§ **YOUR INSTRUCTIONS**: The data below is to be written out exactly, with no pictures.
*** AVAILABLE DATA Section Begins ***
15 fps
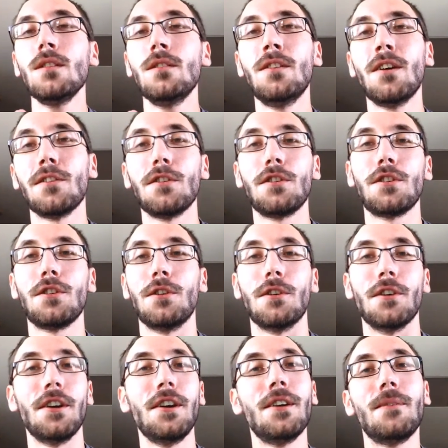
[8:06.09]
Another
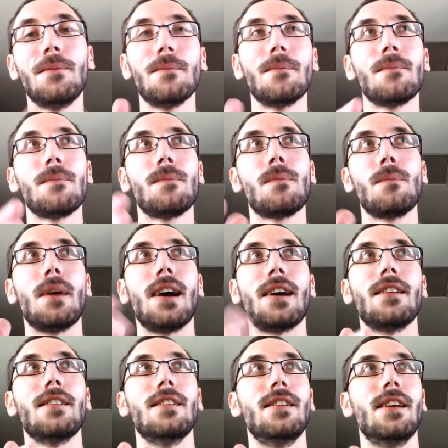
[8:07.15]
story,
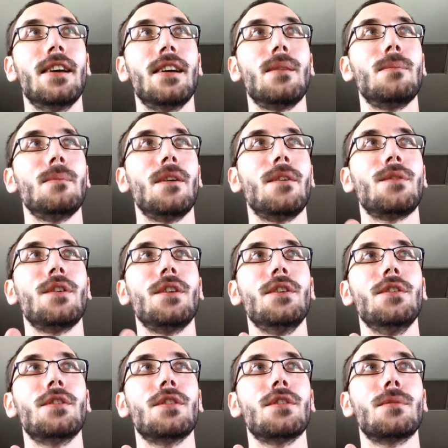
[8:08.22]
back in the day, my friend
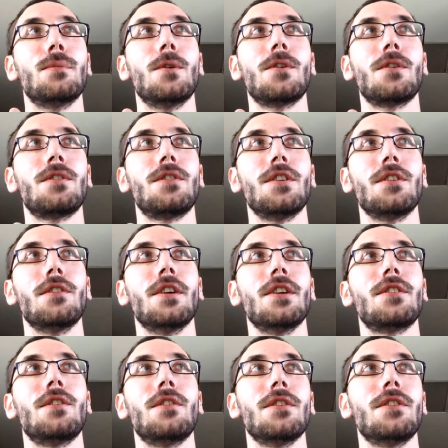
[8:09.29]
used to smoke
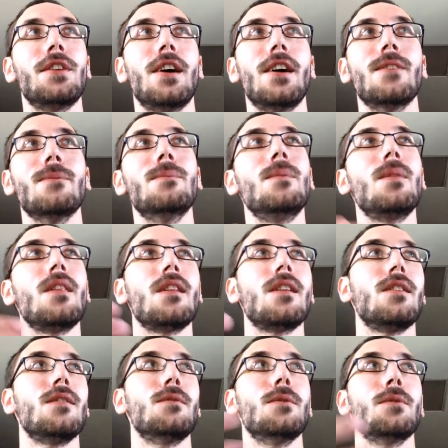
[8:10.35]
cigarettes all the time.
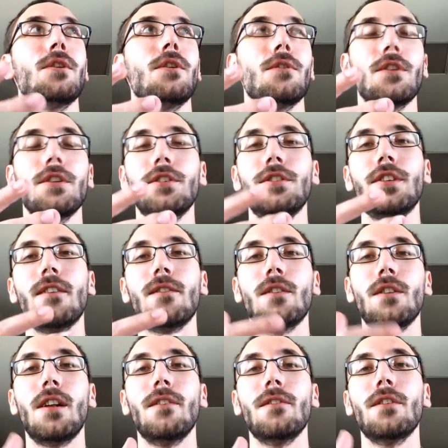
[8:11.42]
We would go to the
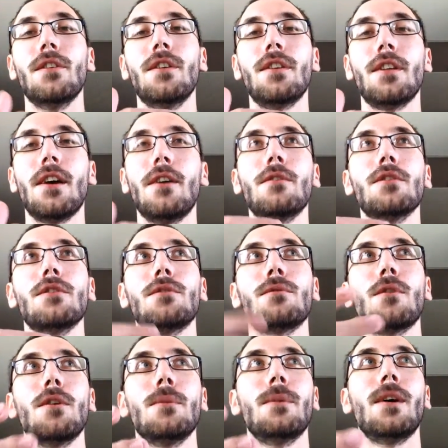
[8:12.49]
7-Eleven that was
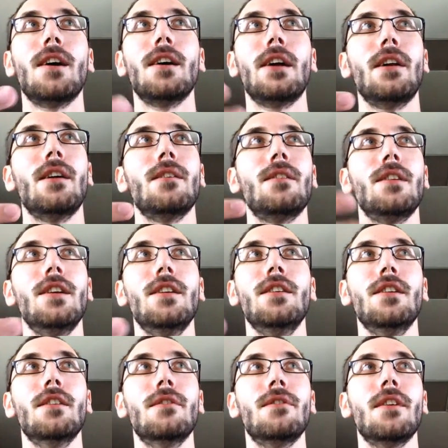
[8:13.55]
run by an
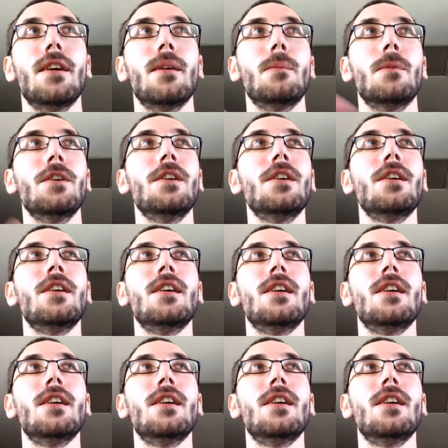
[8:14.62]
Indian family,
*** AVAILABLE DATA Section Ends ***
§ **WORKED SOLUTION**:
15 fps
[8:06.09]
Another
[8:07.15]
story,
[8:08.22]
back in the day, my friend
[8:09.29]
used to smoke
[8:10.35]
cigarettes all the time.
[8:11.42]
We would go to the
[8:12.49]
7-Eleven that was
[8:13.55]
run by an
[8:14.62]
Indian family,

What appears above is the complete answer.